*** MATERIAL PROVIDED ***

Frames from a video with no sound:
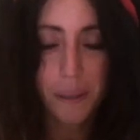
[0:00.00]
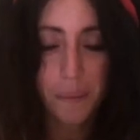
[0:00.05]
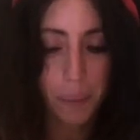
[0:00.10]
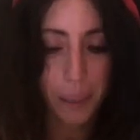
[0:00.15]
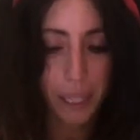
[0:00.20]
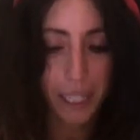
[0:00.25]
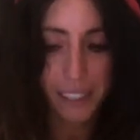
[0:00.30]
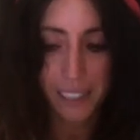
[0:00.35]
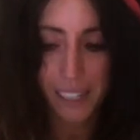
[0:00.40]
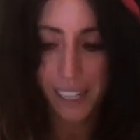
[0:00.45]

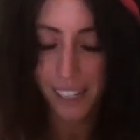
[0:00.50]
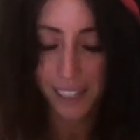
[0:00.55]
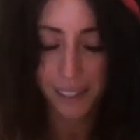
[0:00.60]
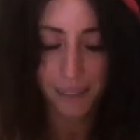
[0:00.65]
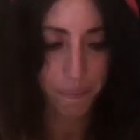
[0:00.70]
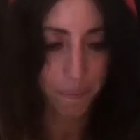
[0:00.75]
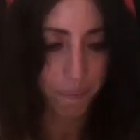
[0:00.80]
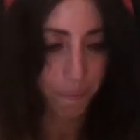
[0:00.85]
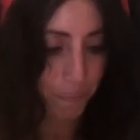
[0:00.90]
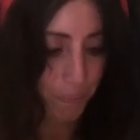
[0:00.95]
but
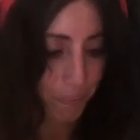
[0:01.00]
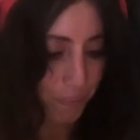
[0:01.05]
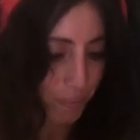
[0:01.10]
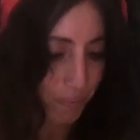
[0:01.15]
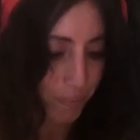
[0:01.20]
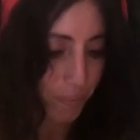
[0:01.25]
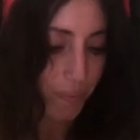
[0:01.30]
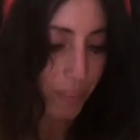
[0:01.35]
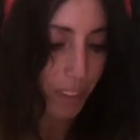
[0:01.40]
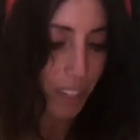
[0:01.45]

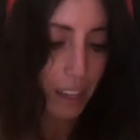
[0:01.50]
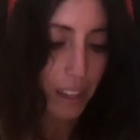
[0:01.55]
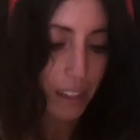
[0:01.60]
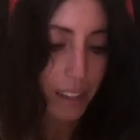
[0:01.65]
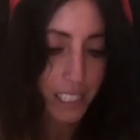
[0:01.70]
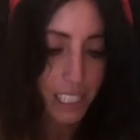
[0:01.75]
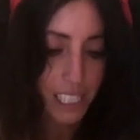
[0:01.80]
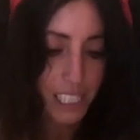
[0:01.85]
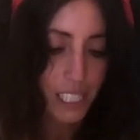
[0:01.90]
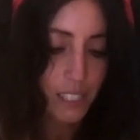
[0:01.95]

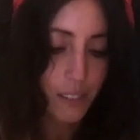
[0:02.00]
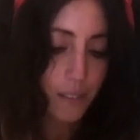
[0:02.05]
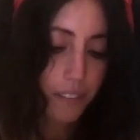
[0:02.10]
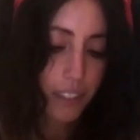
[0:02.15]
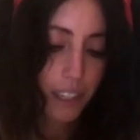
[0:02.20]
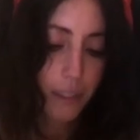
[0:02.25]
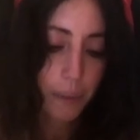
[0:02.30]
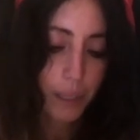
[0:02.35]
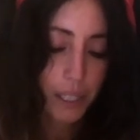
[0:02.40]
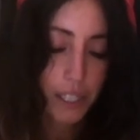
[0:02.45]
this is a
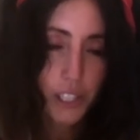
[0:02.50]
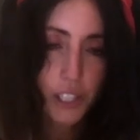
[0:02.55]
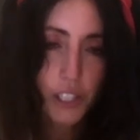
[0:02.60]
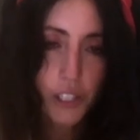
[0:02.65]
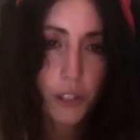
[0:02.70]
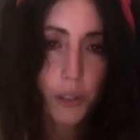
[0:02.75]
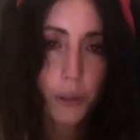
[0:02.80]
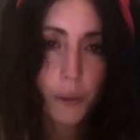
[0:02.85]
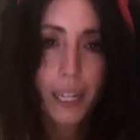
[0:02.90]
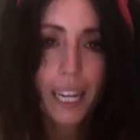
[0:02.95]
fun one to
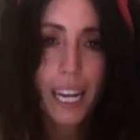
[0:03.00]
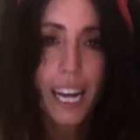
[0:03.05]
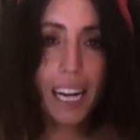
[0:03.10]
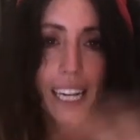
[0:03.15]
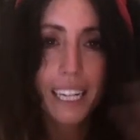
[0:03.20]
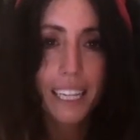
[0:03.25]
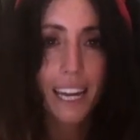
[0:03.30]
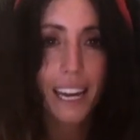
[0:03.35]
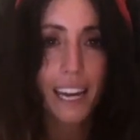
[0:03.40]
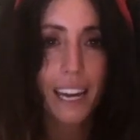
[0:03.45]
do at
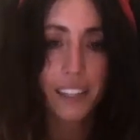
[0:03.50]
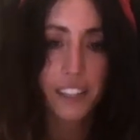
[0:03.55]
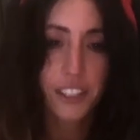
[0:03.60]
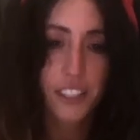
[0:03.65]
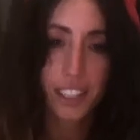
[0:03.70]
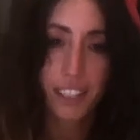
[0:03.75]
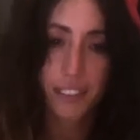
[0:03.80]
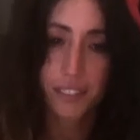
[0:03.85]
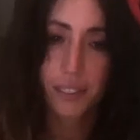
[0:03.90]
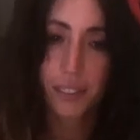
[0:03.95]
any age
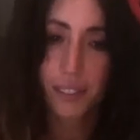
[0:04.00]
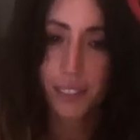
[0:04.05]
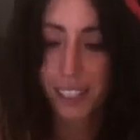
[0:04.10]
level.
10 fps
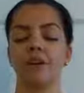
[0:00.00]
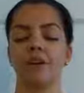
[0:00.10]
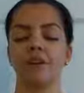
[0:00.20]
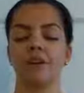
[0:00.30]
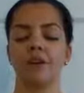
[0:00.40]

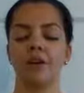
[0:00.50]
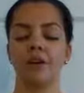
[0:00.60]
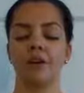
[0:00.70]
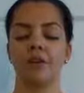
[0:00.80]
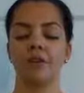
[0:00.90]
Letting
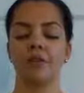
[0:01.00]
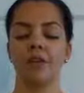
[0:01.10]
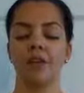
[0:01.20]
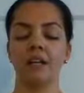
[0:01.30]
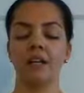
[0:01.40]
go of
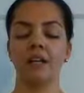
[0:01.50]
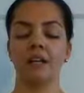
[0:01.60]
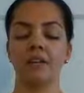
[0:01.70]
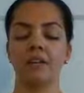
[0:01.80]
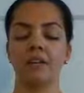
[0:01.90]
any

***

REQUIRED ACTION. Please give an exact printout of all the records, pictures aside.

RESPONSE.
Frames from a video with no sound:
[0:00.00]
[0:00.05]
[0:00.10]
[0:00.15]
[0:00.20]
[0:00.25]
[0:00.30]
[0:00.35]
[0:00.40]
[0:00.45]

[0:00.50]
[0:00.55]
[0:00.60]
[0:00.65]
[0:00.70]
[0:00.75]
[0:00.80]
[0:00.85]
[0:00.90]
[0:00.95]
but
[0:01.00]
[0:01.05]
[0:01.10]
[0:01.15]
[0:01.20]
[0:01.25]
[0:01.30]
[0:01.35]
[0:01.40]
[0:01.45]

[0:01.50]
[0:01.55]
[0:01.60]
[0:01.65]
[0:01.70]
[0:01.75]
[0:01.80]
[0:01.85]
[0:01.90]
[0:01.95]

[0:02.00]
[0:02.05]
[0:02.10]
[0:02.15]
[0:02.20]
[0:02.25]
[0:02.30]
[0:02.35]
[0:02.40]
[0:02.45]
this is a
[0:02.50]
[0:02.55]
[0:02.60]
[0:02.65]
[0:02.70]
[0:02.75]
[0:02.80]
[0:02.85]
[0:02.90]
[0:02.95]
fun one to
[0:03.00]
[0:03.05]
[0:03.10]
[0:03.15]
[0:03.20]
[0:03.25]
[0:03.30]
[0:03.35]
[0:03.40]
[0:03.45]
do at
[0:03.50]
[0:03.55]
[0:03.60]
[0:03.65]
[0:03.70]
[0:03.75]
[0:03.80]
[0:03.85]
[0:03.90]
[0:03.95]
any age
[0:04.00]
[0:04.05]
[0:04.10]
level.
10 fps
[0:00.00]
[0:00.10]
[0:00.20]
[0:00.30]
[0:00.40]

[0:00.50]
[0:00.60]
[0:00.70]
[0:00.80]
[0:00.90]
Letting
[0:01.00]
[0:01.10]
[0:01.20]
[0:01.30]
[0:01.40]
go of
[0:01.50]
[0:01.60]
[0:01.70]
[0:01.80]
[0:01.90]
any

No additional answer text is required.